La sexóloga Iratxe Gil, ideóloga de este proyecto, que ganó una beca del Ayuntamiento de Vitoria, detalla las trabas: “Tuvimos quejas de padres y madres vinculados con el Opus Dei, que querían denunciarnos al Juzgado de Menores. Es la lucha contra los de siempre, contra la religión”. La iniciativa consistía en unidades didácticas ‘online’, adaptadas a las distintas edades, en las que se explicaban las dinámicas del sexo y “los mitos y tabús de la pornografía”. “No era un material pornográfico en sí, sino una herramienta de educación sexual desde una óptica feminista.

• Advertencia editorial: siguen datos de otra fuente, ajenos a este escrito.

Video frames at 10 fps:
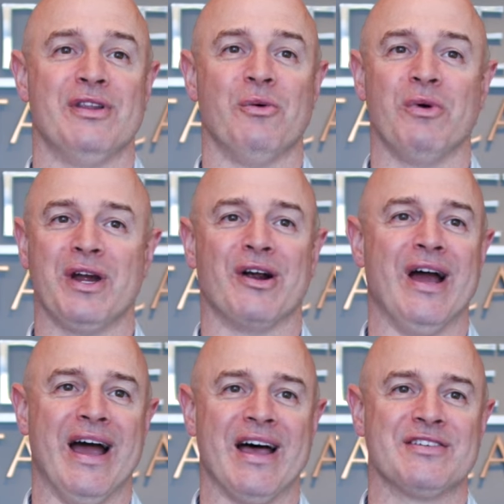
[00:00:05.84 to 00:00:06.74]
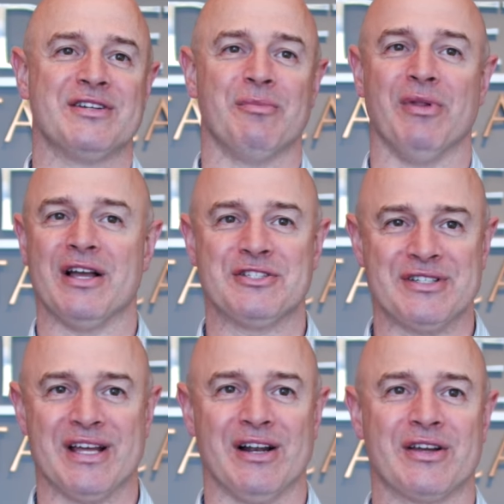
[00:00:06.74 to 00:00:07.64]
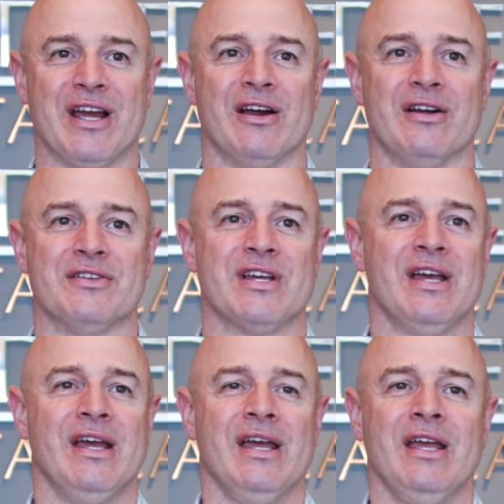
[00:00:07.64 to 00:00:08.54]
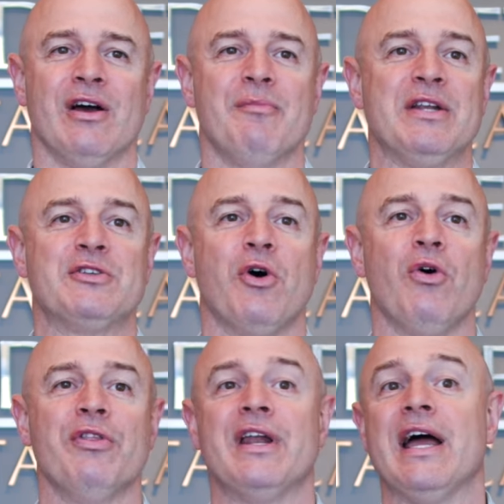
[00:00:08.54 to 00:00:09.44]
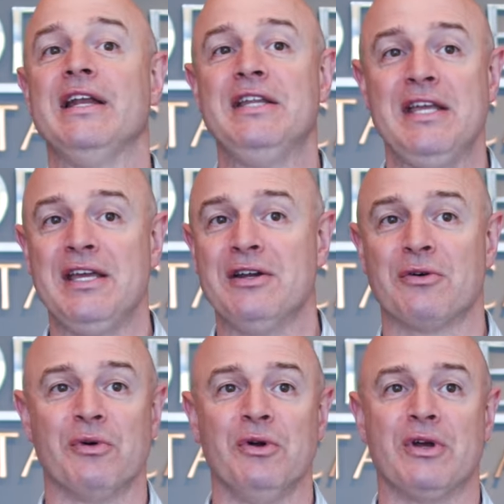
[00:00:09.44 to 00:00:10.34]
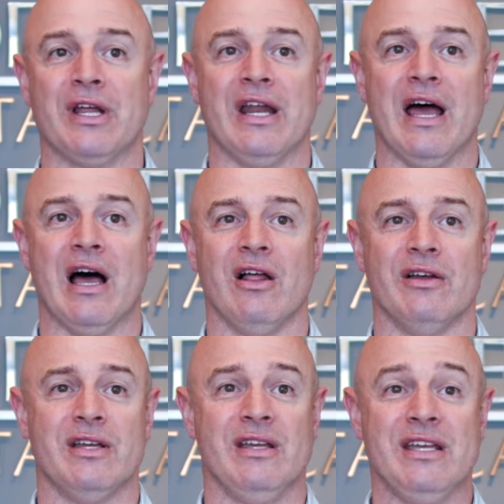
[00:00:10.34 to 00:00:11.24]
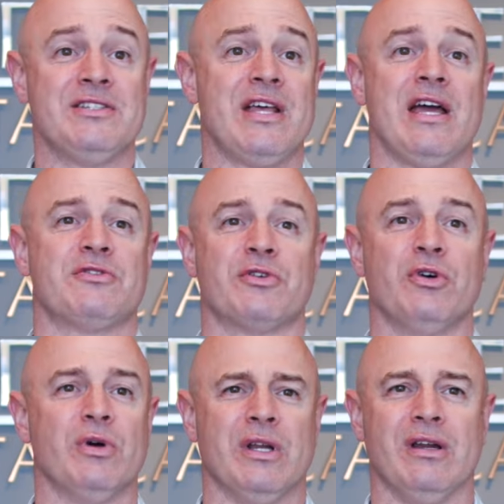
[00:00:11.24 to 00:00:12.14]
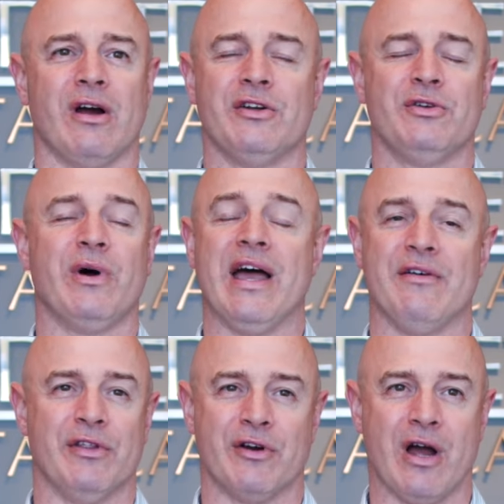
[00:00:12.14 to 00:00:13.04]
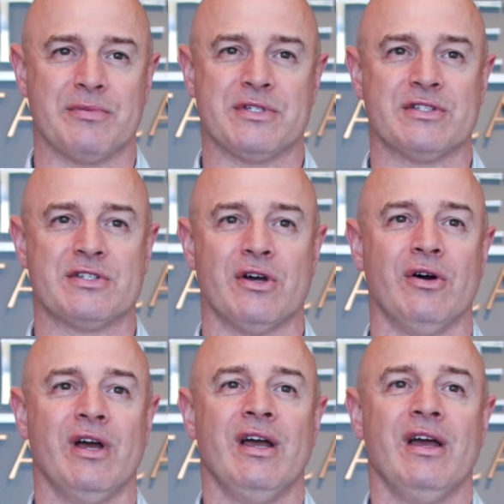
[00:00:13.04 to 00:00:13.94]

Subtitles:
that we are asked at Blodgett Dental Care is, I've been told that I need a root canal. Is that true, and do I have other options? So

Los padres no entienden que sus hijos reproducen lo que ven, y lo que ven es el porno”. Ante las amenazas, cerró la web y ahora imparte talleres, en los que, por ejemplo, no solo se enseña a poner un preservativo “sino a negociarlo dentro de la relación”. Para Gil, hasta que el sexo no sea contemplado “como un valor en la educación”, seguirá siendo una asignatura pendiente en las aulas.

"Los padres no entienden que sus hijos reproducen lo que ven, y lo que ven es el porno”

Iratxe Gil

En esa misma órbita reivindicativa se sitúa la asociación Sidastudi, centro de documentación y prevención de la salud sexual. “Hace muchos años que pedimos que se imparta educación sexual en todo el ciclo educativo, adaptada a los distintos niveles evolutivos, desde P3”, afirma su director, David Paricio, que lamenta que esa enseñanza haya quedado limitada a “la voluntad” de algunos profesores y directores de escuelas. “Hacer seis u ocho horas en 3º o 4º de Eso no es nada”.

Mensaje a la industria

Paricio celebra los mensajes del vídeo promocional del Salón Erótico de Barcelona –“que llegarán a un perfil de difícil acceso por otros canales”-, aunque falta que “la industria, que está promoviendo esos mismos mensajes que critica el anuncio, se los aplique”. Ahí está la incongruencia de la campaña, dice. “Lo deseable sería que en el porno cambiaran cosas pero también las administraciones deberían tomar partido y asumir que el porno está sustentando una educación sexual de modelos machistas”.

Una investigación de Creación Positiva, CooperAcció y la Associació de Planificació Familiar de Catalunya i Balears (APFCIB) concluye que para que la educación afectiva y sexual sea efectiva y accesible a todos debe ser materia obligatoria durante toda la educación reglada, lo que evitaría conflictos con la familias. También sugiere que tenga una perspectiva de género y se base en los derechos sexuales y reproductivos para que el alumnado se empodere, y que se amplíe el enfoque más allá de la prevención y control de riesgos, incluyendo aspectos cruciales como vivir la sexualidad en igualdad (con consenso), placer y autonomía. El estudio recuerda que la ONU, en sus Objetivos de Desarrollo Sostenible, recoge la importancia de la educación en afectividad y sexualidad, y que la Federación Internacional de Planificación Familiar (IPPF) define globalmente la actual situación de la educación sexual como “demasiado poca, demasiado tarde y demasiado biológica”.